И нет у него злобы, нет у него ненависти к преследуемому и открытому им человеку. Быть может, в глубине души он думает, – прав человек, которого он ни за что теперь не выпустит из рук, которого предает на виселицу. Только особенное чувство озлобленной любви, так знакомое охотнику, к не дающемуся в руки, ускользающему и манящему зверю наполняло его.

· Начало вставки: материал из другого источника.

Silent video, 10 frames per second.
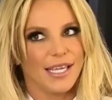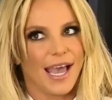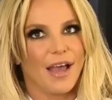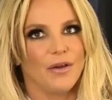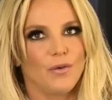
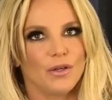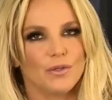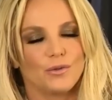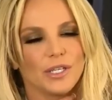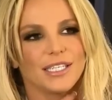Yeah, it, well, it
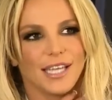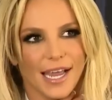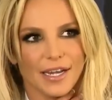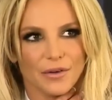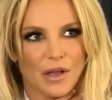was really
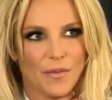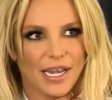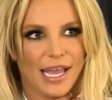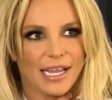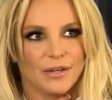tight around my
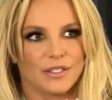neck.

Настоящая жгучая ненависть загоралась в этих водяных глазах, когда вставала личная опасность, когда преследуемый оборачивался, оскаливал зубы и мог укусить. Но были страшной силы огромные красные руки, в боковом кармане топорщился револьвер, и всегда бросятся на помощь все эти мирно разговаривающие о женитьбе, о чайниках, о дороге люди.

Богун опустил глаза. Он почувствовал спокойствие, холодное и жесткое, и такую же холодную, спокойную решимость. Кончится перегон, войдут жандармы, и бесполезна будет самая мысль о сопротивлении. Перевел глаза на сидящие на скамьях, покачивающиеся среди вагонного гула и говора в пыльном дыму фигуры. В простоте душевной, эти картузники, эти мужички с изборожденными лицами, черные от черной земли, будут помогать вязать жандармам и человеку с водяными глазами.